■ TRY IT
Would you write out the lines below exactly, from the one containing "[0.00-1.00s]" to the very last, but without the pictures?

■ RECORDS FOR THE EXERCISE

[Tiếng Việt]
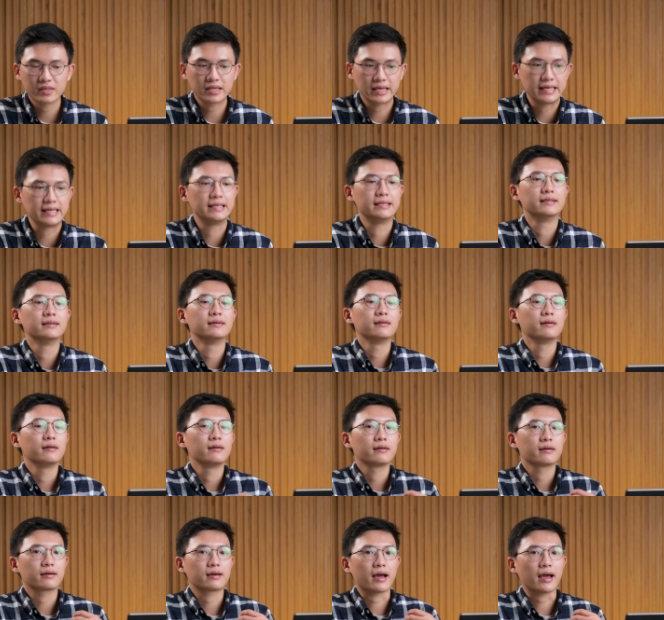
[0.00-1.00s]
thì
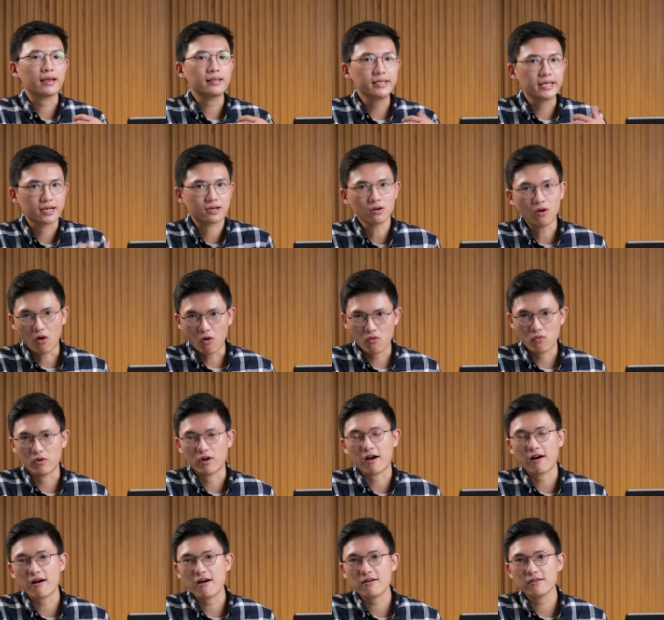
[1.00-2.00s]
cái nhiệt độ của
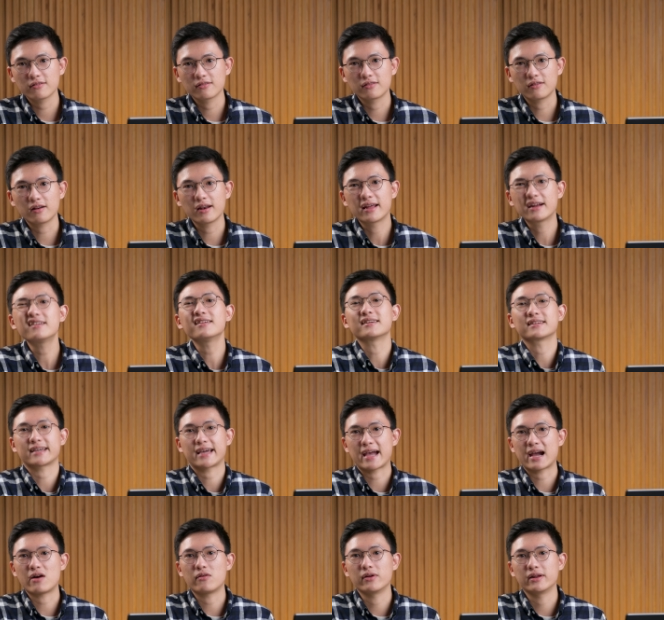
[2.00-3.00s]
nó nó lên rất là
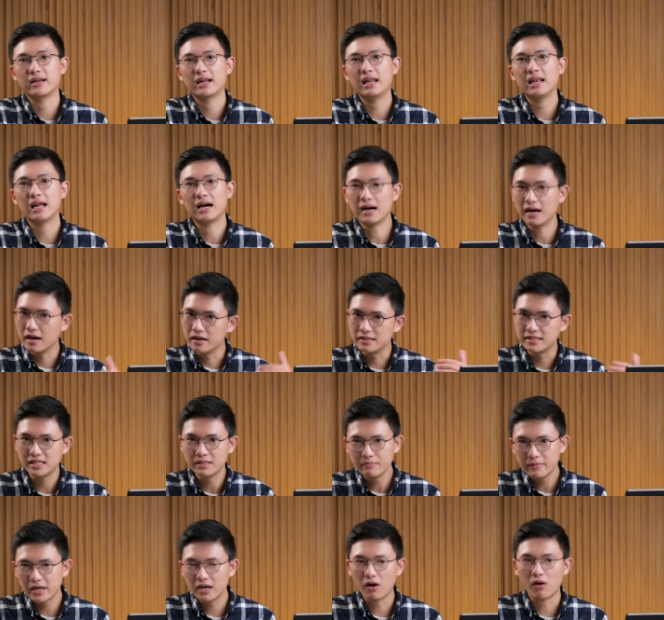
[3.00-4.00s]
cao lên đến là hơn
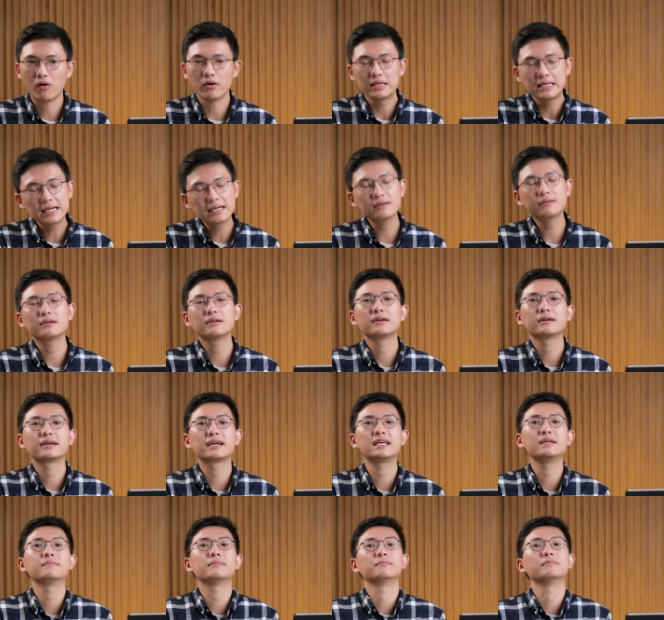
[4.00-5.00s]
90 độ nhưng
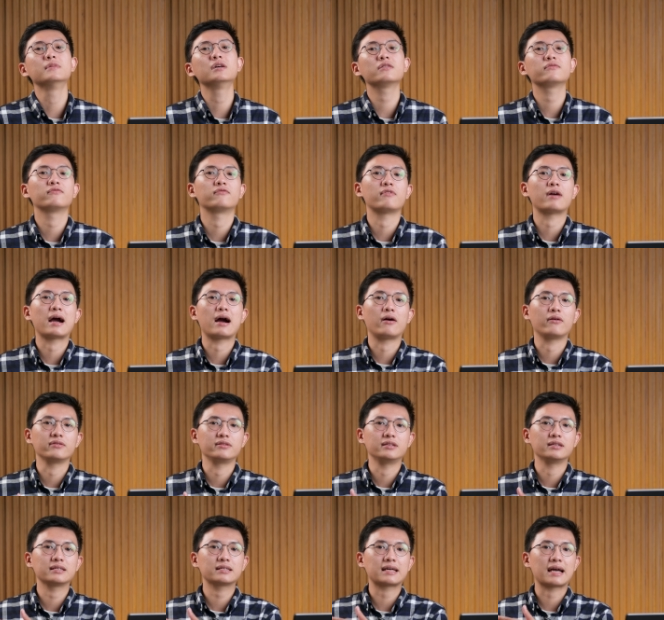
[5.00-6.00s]
khi mình bước vào
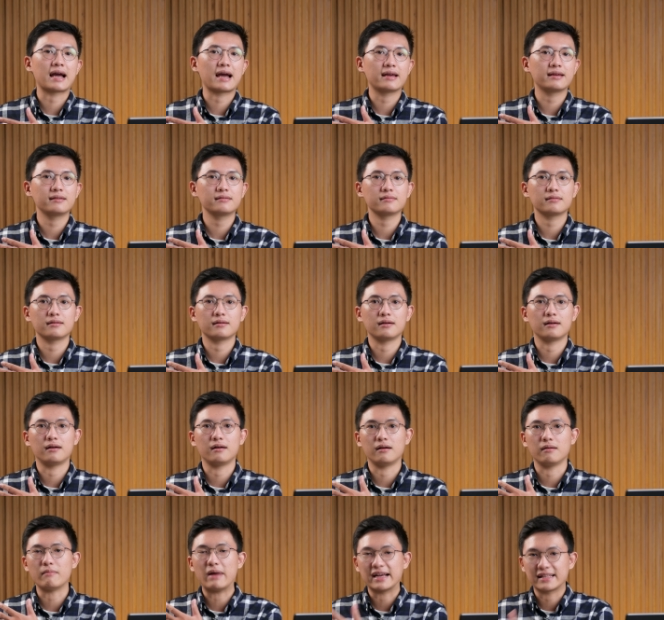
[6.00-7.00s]
những cái
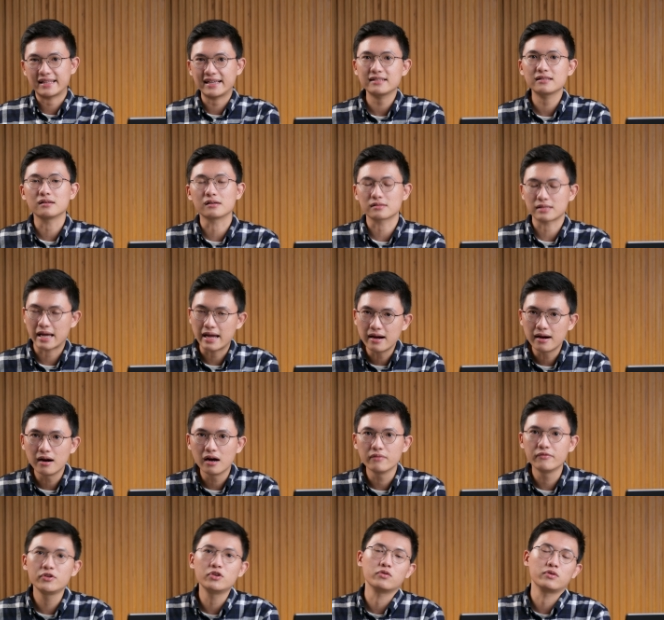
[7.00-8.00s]
uh, bài test thực tế
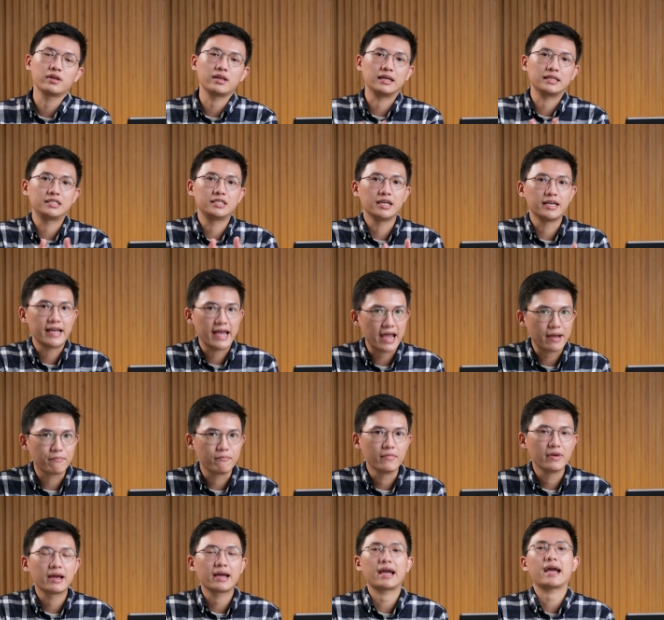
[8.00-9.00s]
hơn ví dụ như là chơi game
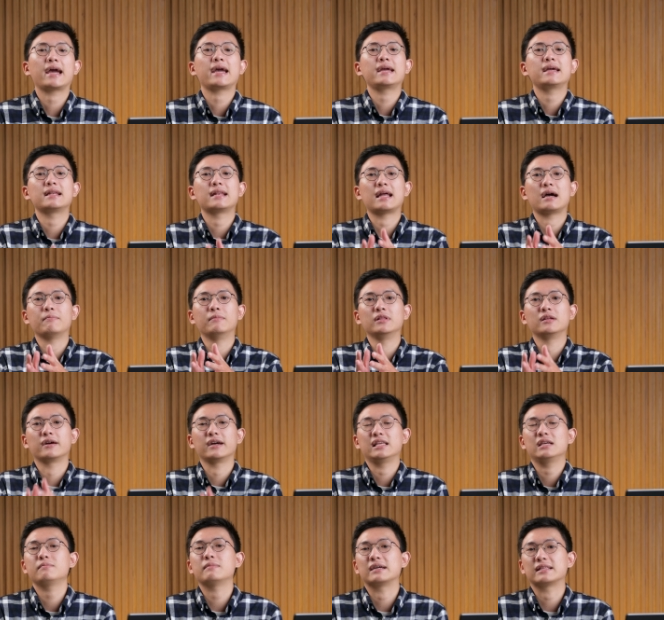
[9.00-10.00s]
hay là mình thực
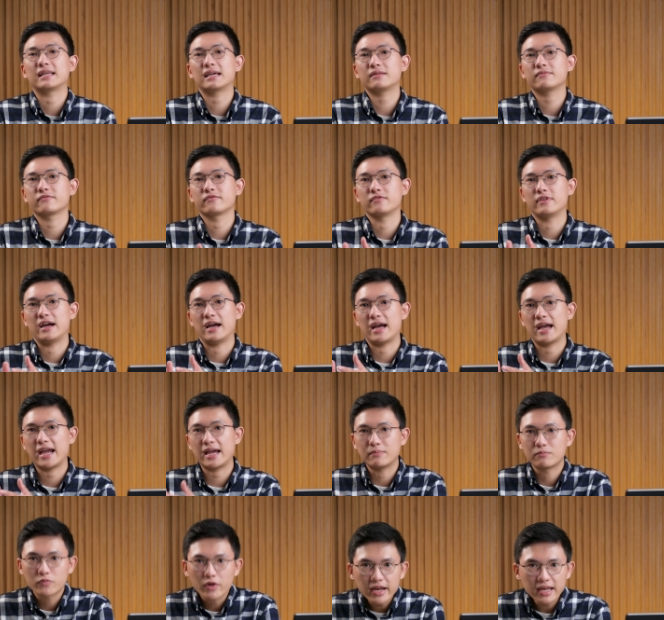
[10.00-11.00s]
hiện những bài test về
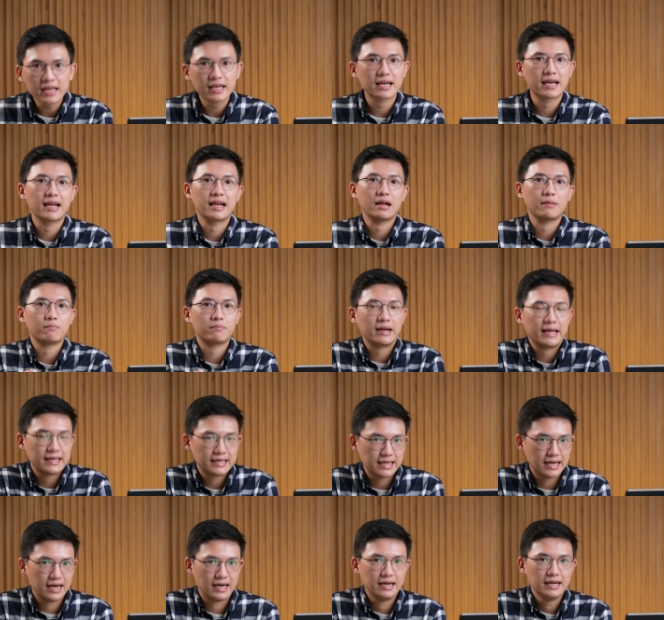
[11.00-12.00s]
handbrake hay là
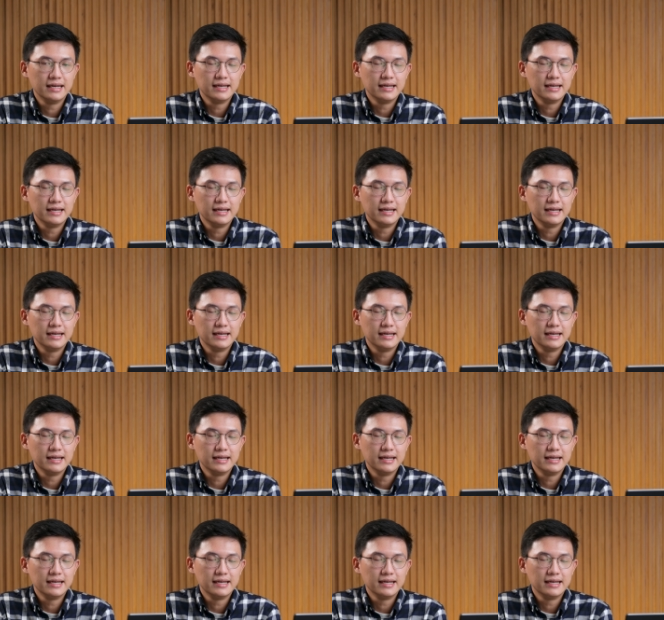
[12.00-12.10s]
blender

■ EXERCISE SOLUTION
[0.00-1.00s]
thì
[1.00-2.00s]
cái nhiệt độ của
[2.00-3.00s]
nó nó lên rất là
[3.00-4.00s]
cao lên đến là hơn
[4.00-5.00s]
90 độ nhưng
[5.00-6.00s]
khi mình bước vào
[6.00-7.00s]
những cái
[7.00-8.00s]
uh, bài test thực tế
[8.00-9.00s]
hơn ví dụ như là chơi game
[9.00-10.00s]
hay là mình thực
[10.00-11.00s]
hiện những bài test về
[11.00-12.00s]
handbrake hay là
[12.00-12.10s]
blender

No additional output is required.